5th April 2016
Liz Ponsford, an independent careers adviser, will be writing a series of blogs that will feature on the Unifrog Blog. She will be writing from her experience and giving great advice! Here's her first article:
The 5 worst pieces of advice that classroom teachers can give when talking to students about their future careers
1.) "You need to have a clear idea of the career you want to do in the future.”
Is that realistic…?
In the past careers advice aimed to help 16 year old students decide on a career by matching their qualities and strengths to a fairly narrow set of job titles. Now there is a greater understanding of the complexity involved in career planning and decision-making, plus a wider range of possible roles.
Increasing emphasis is now placed on the importance of social and career learning theories. Rather than encouraging students to narrow down their options in order to identify a specific career choice, students are encouraged to explore a broader range of options.
One benefit to this approach is that through taking an active part in research, gaining work experience and networking, students can develop skills that they will need for successful career progression once they have a job.
Besides with the rapid developments in science and technology, it is highly likely that new job options will become available, and what is most important is that students are inspired and have the capacity to take up these exciting challenges.
2.) “Chemistry is a better subject to take at A level than Art.”
Or Art is better than Geography… says who?!
Some teachers are of course very passionate about their subject area and feel that the subject can offer lots of opportunities and progression routes.

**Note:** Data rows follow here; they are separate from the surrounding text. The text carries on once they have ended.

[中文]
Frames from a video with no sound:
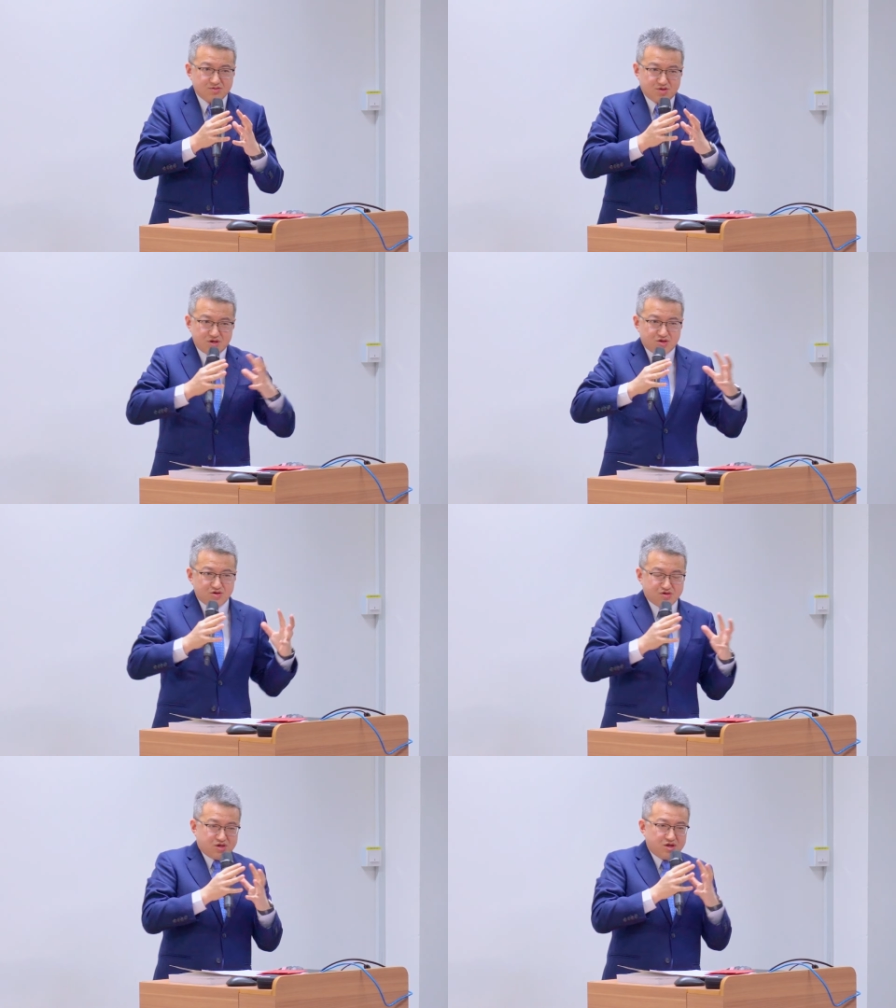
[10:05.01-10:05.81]
新
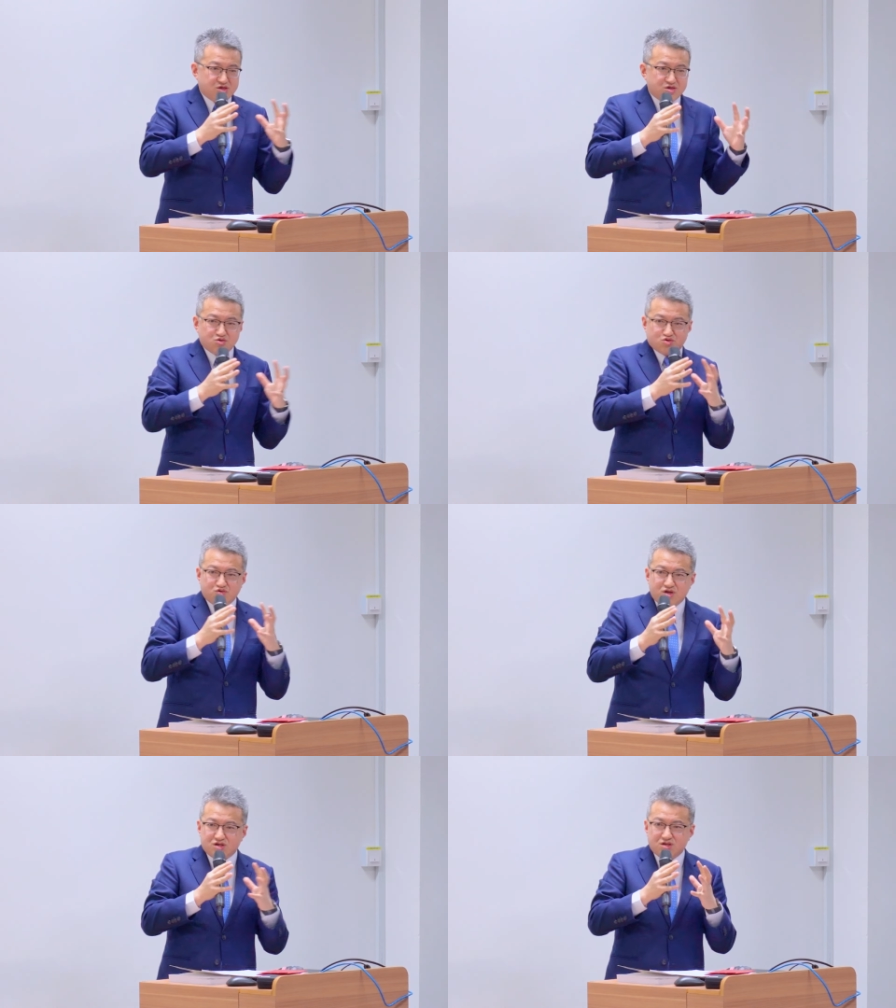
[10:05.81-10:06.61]
自新自由
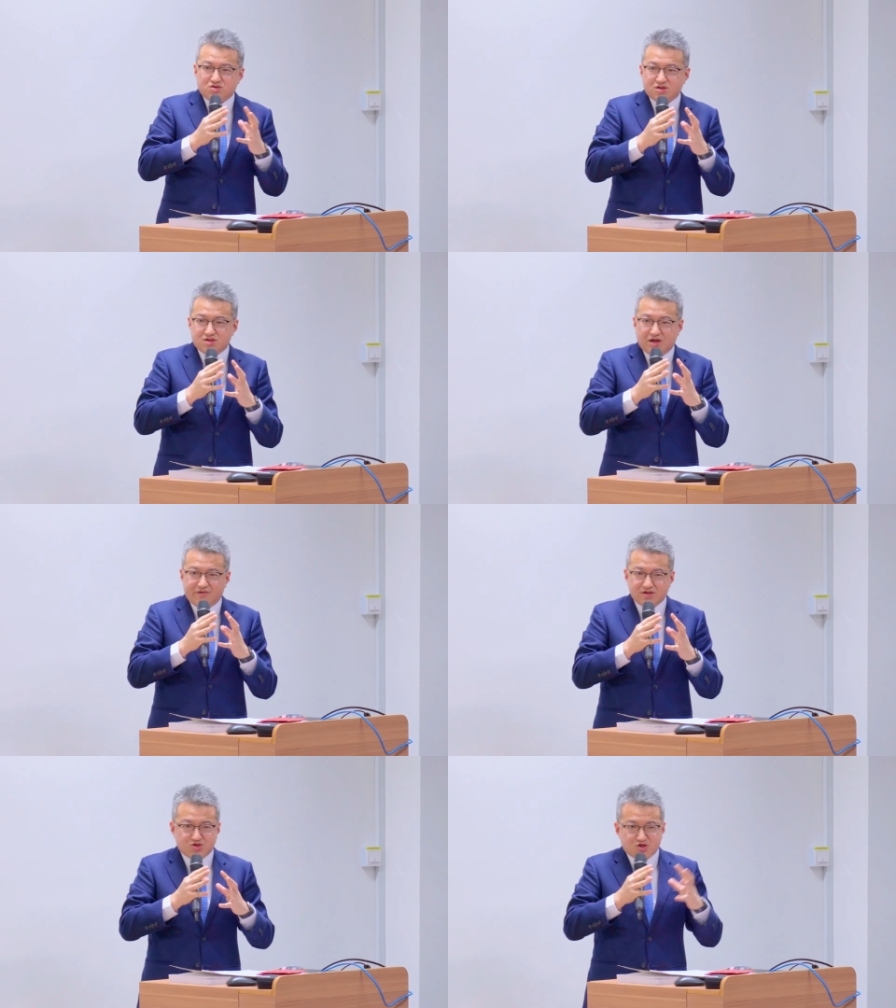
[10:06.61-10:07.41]
主义经济学的想
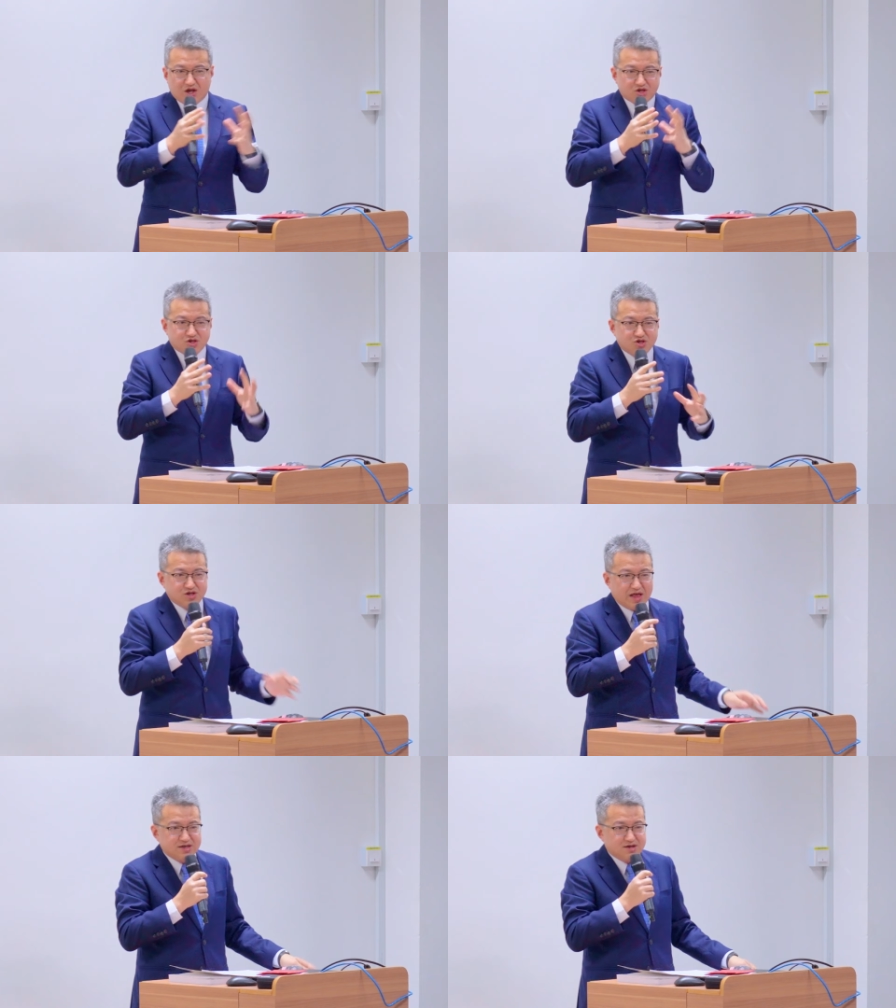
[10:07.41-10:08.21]
法是市场是自
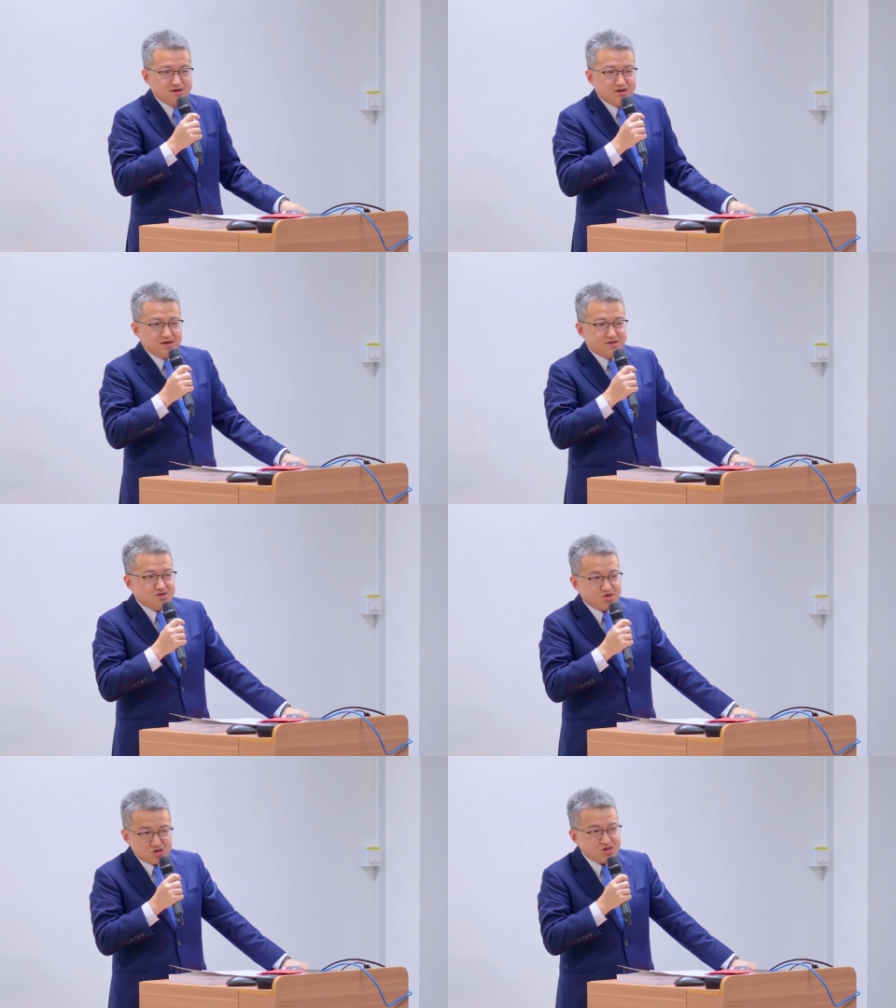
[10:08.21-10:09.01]
己来的，
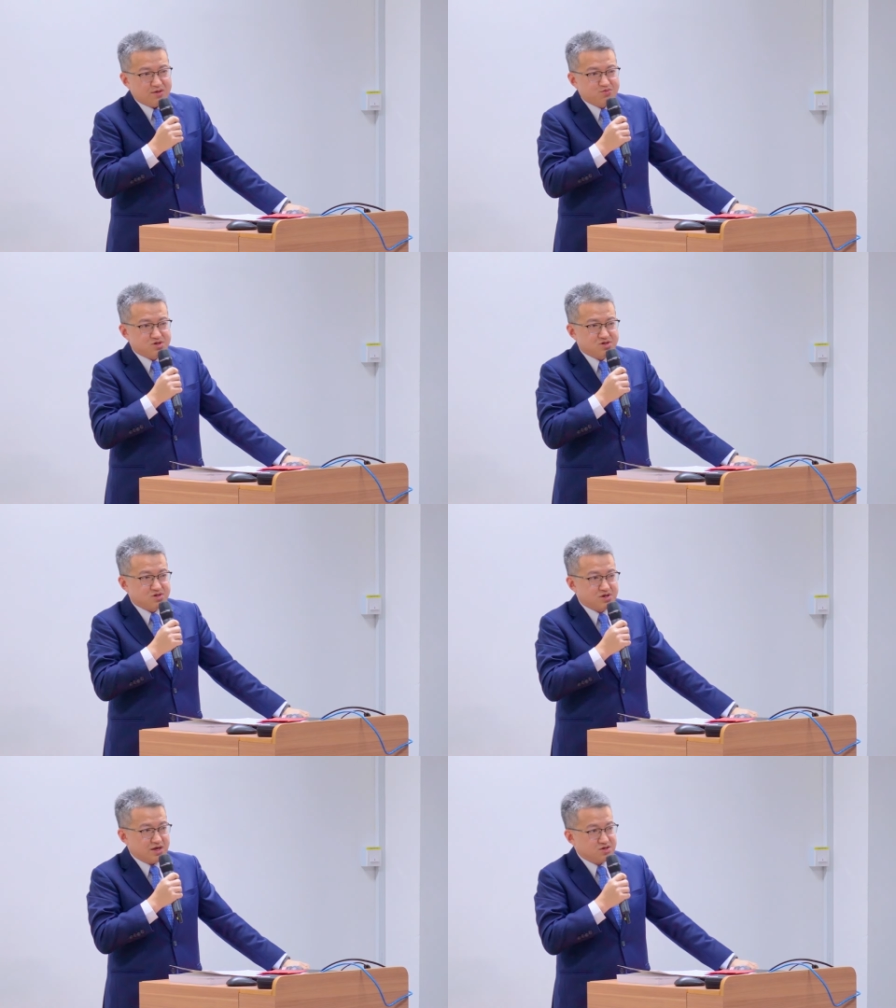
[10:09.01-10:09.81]
但是市场不是自
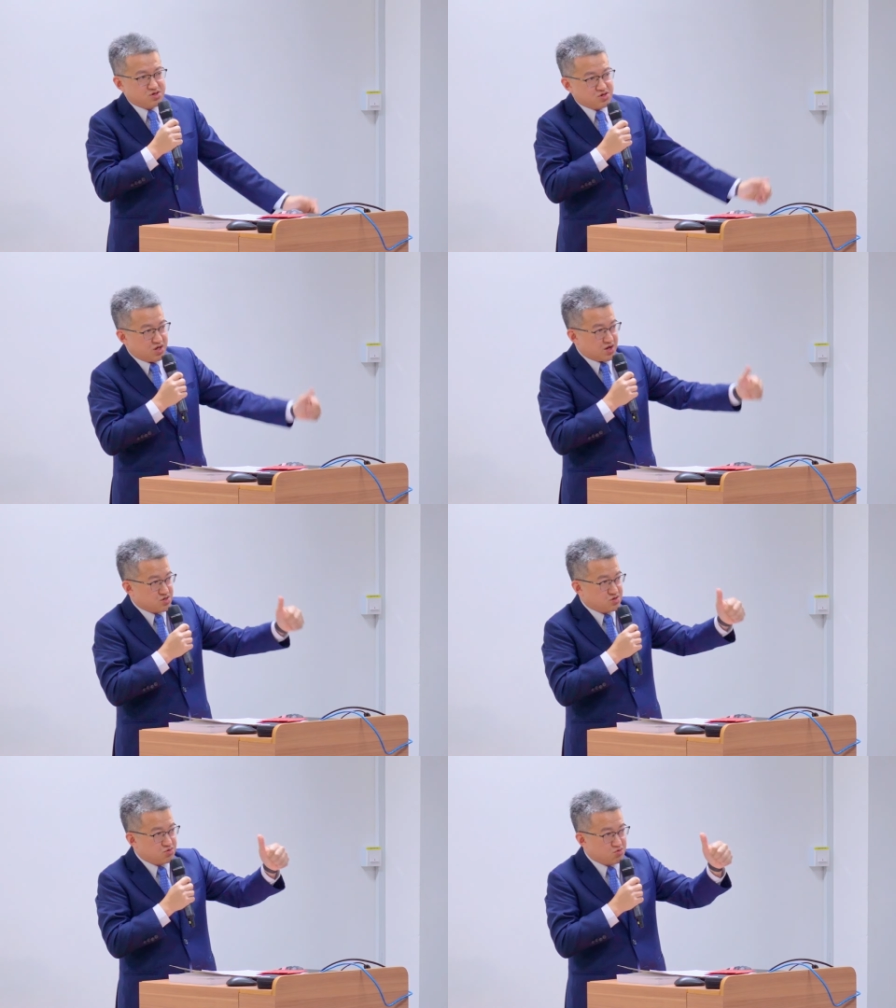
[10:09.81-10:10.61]
己来的，市场
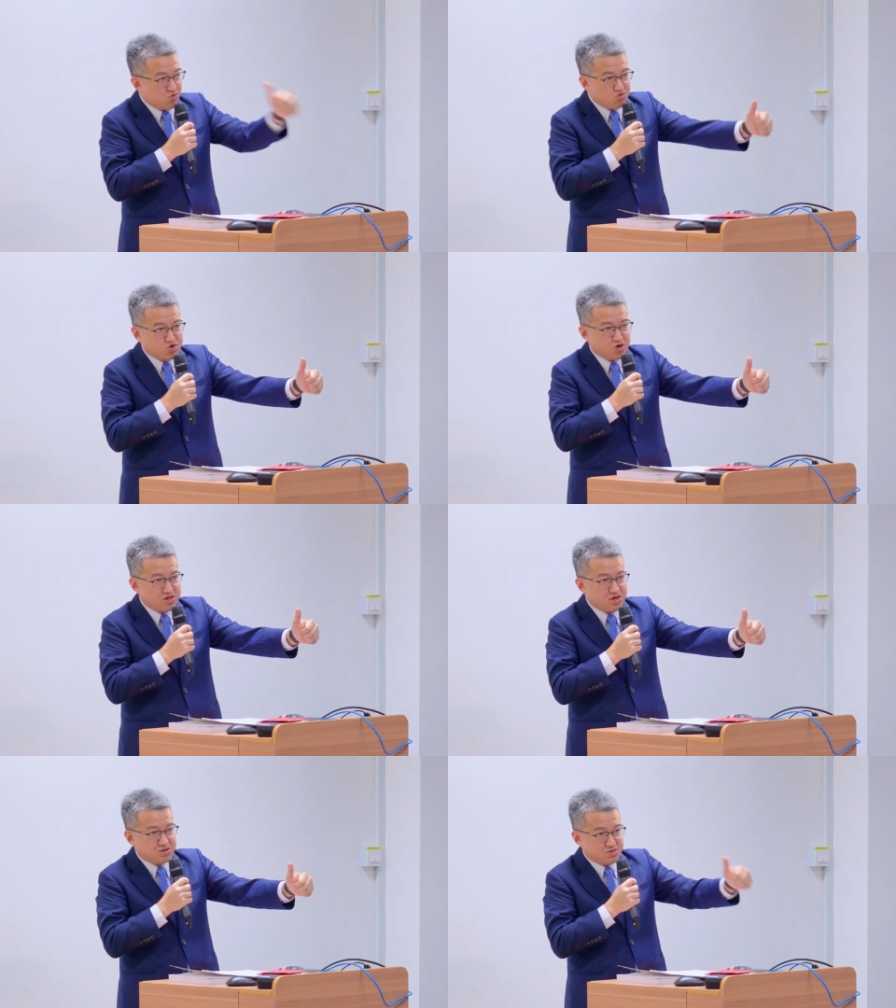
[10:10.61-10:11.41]
是有公
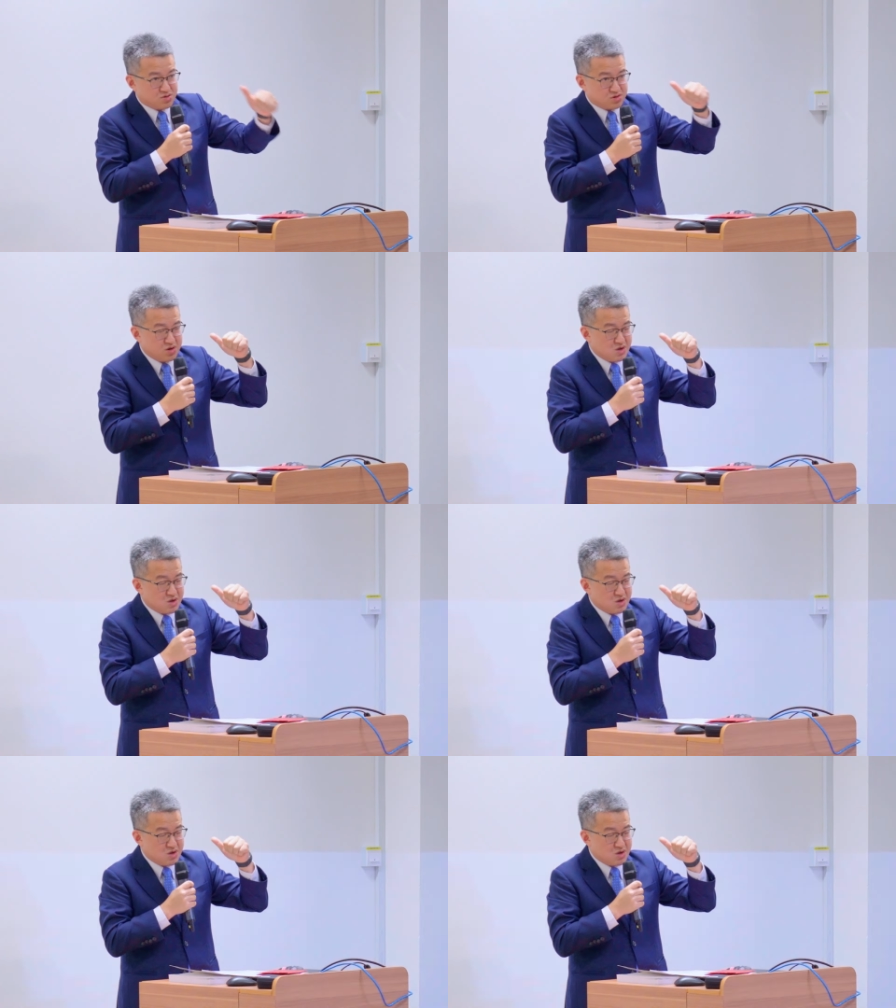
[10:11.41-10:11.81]
权力，就是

Unfortunately some teachers are keen to recruit students to their subject area, regardless of whether a student has the ability or interest in the course. Also there is the temptation to think that an academically able student should be encouraged to take on more challenging A level subjects.

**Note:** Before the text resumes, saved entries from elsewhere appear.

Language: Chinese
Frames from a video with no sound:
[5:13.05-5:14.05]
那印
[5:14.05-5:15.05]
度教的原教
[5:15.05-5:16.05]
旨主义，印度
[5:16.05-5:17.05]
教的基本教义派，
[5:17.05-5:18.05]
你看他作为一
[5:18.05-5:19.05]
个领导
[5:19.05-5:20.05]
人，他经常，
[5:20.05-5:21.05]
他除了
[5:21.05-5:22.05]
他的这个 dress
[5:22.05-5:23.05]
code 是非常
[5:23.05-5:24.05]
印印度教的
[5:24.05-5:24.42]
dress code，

There are a number of issues around giving this type of advice. Most importantly a student’s strengths, interests and aptitudes are key to the decision; by ignoring these factors students can end up on a programme of A levels that neither motivate or bring out the best in a student, with longer term effects on future choices.
3.) “You should (or shouldn’t) become a teacher.”
Or an accountant, lawyer, doctor… This advice is highly subjective. There are students who want to be told what job they should do, and many of these students can be very impressionable. Teachers’ opinions can have a strong impact on career ideas, either meaning students can dismiss an idea without fully researching its suitability, or they strive to achieve a career goal that does not really satisfy their aspirations.
Suggestions of career areas are helpful as a starting point, but only when backed up with the student being able to really understand what is entailed by the careers that are being suggested to them, as well as a discussion around a young person’s strengths and interests.
It is also important to be aware that the labour market is changing rapidly and that when talking to a 16 year old, an adult’s understanding of what a specific career is like, may well be outdated by the time that that 16 year old enters the labour market.
4.) “You are too clever to be a hairdresser.”
Or a builder, plumber, mechanic… It is important not to make the assumption that just because a student is academically gifted, they should not consider a practical or vocational route.
An intelligent and highly motivated young person doing what they love, is more likely to be successful and fulfilled in their chosen career, than one who takes a more “academic” route in order to comply with other people’s expectations.
5.) “You should give up your part time job and focus on your studies.”
A report commissioned by UKCES noted the decline in the percentage of 16/17 year olds who have a part time job whilst they are studying.
One of the reasons cited for this trend is that there is a growing pressure on young people to focus on their studies so that they can maximise their exam grades.
In contrast, the employers surveyed were keen to recruit young people who have work-place skills and experience.
It is of course important to balance studies with part time hours, but by having a part time job, students can gain valuable skills to complement their studies including time management, ability to work with others and financial awareness. It is telling that the vast majority of graduate recruiters require applicants to have work experience.